[[ Data under study, beginning ]]

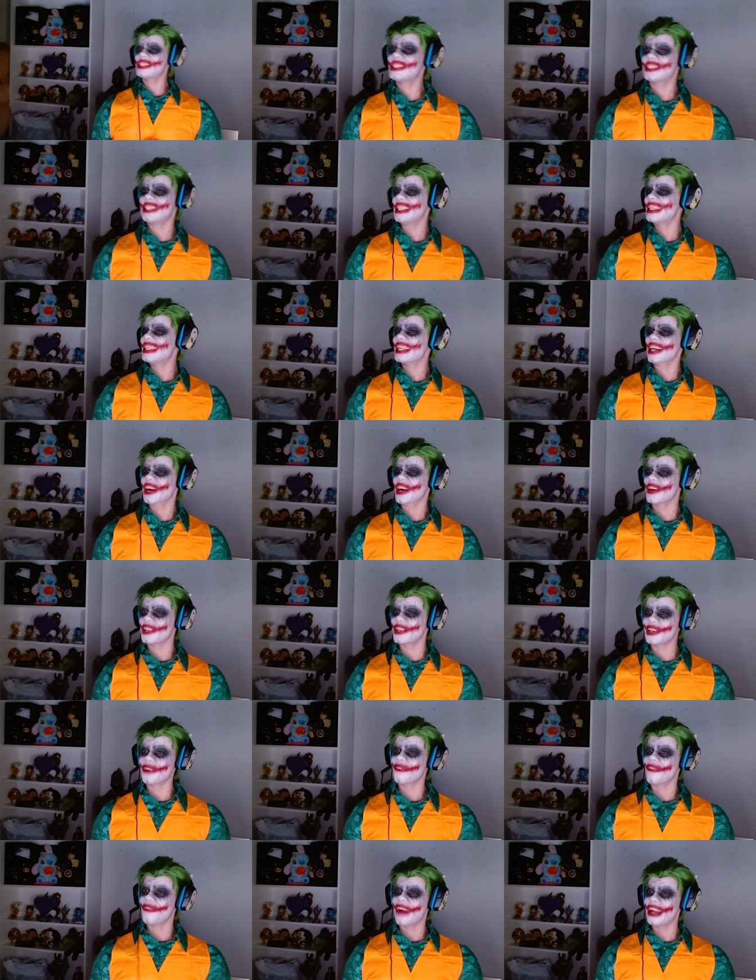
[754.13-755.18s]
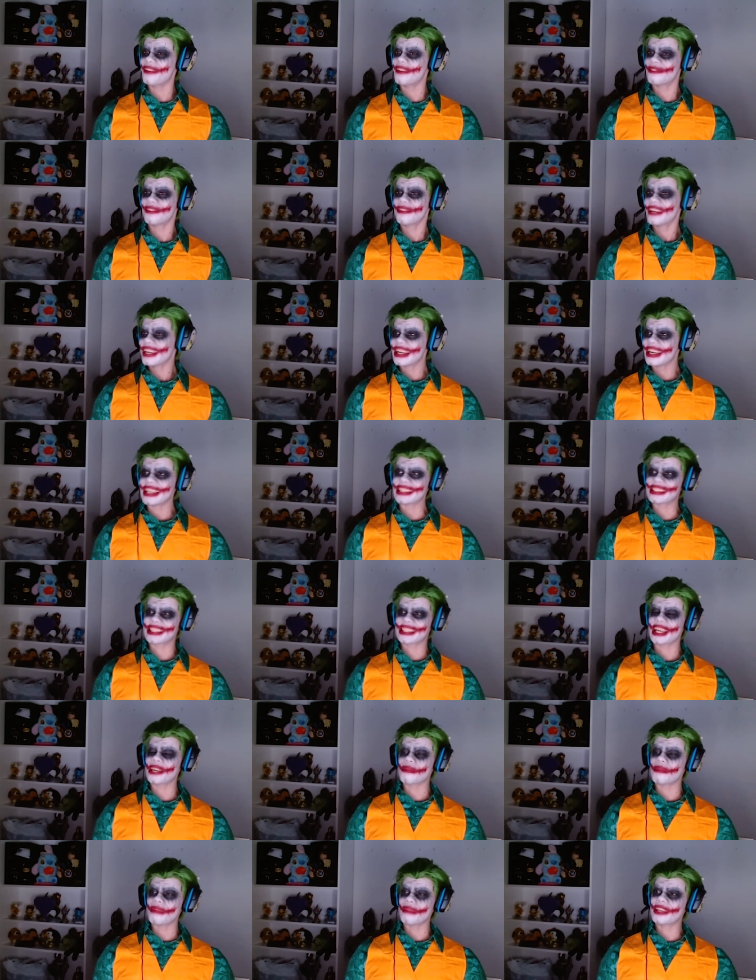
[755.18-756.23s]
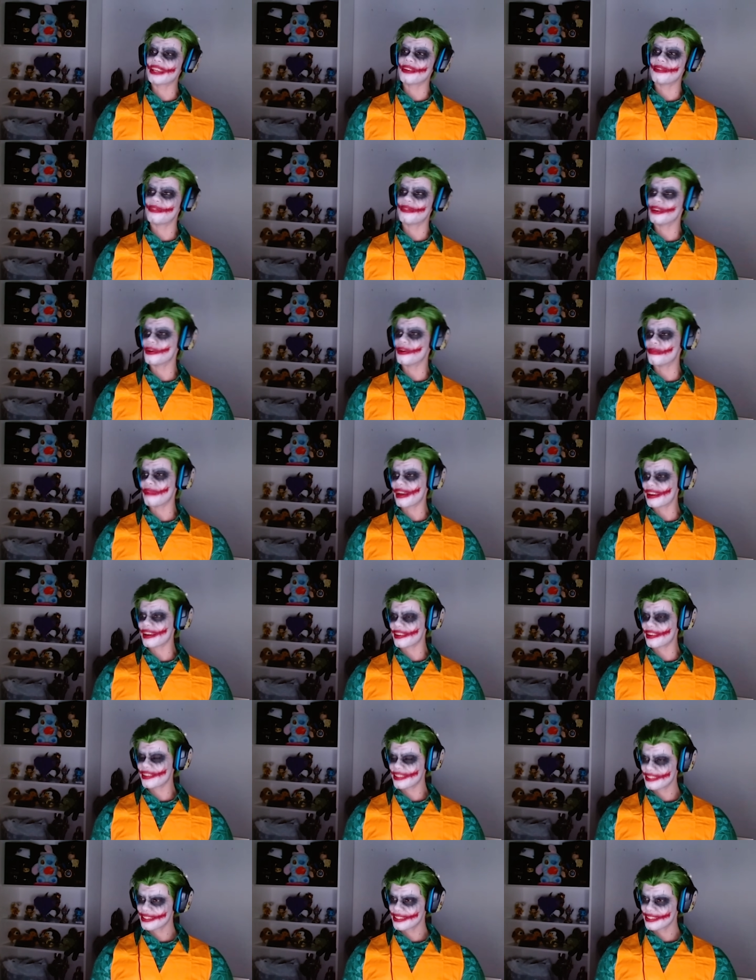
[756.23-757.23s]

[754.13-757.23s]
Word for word: cheating on your wife is going to make you feel better?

[[ Data under study, end ]]

> **Work to complete**: Output the data exactly. Leave every picture out.

> **Answer to this problem**:
[754.13-755.18s]
[755.18-756.23s]
[756.23-757.23s]

[754.13-757.23s]
Word for word: cheating on your wife is going to make you feel better?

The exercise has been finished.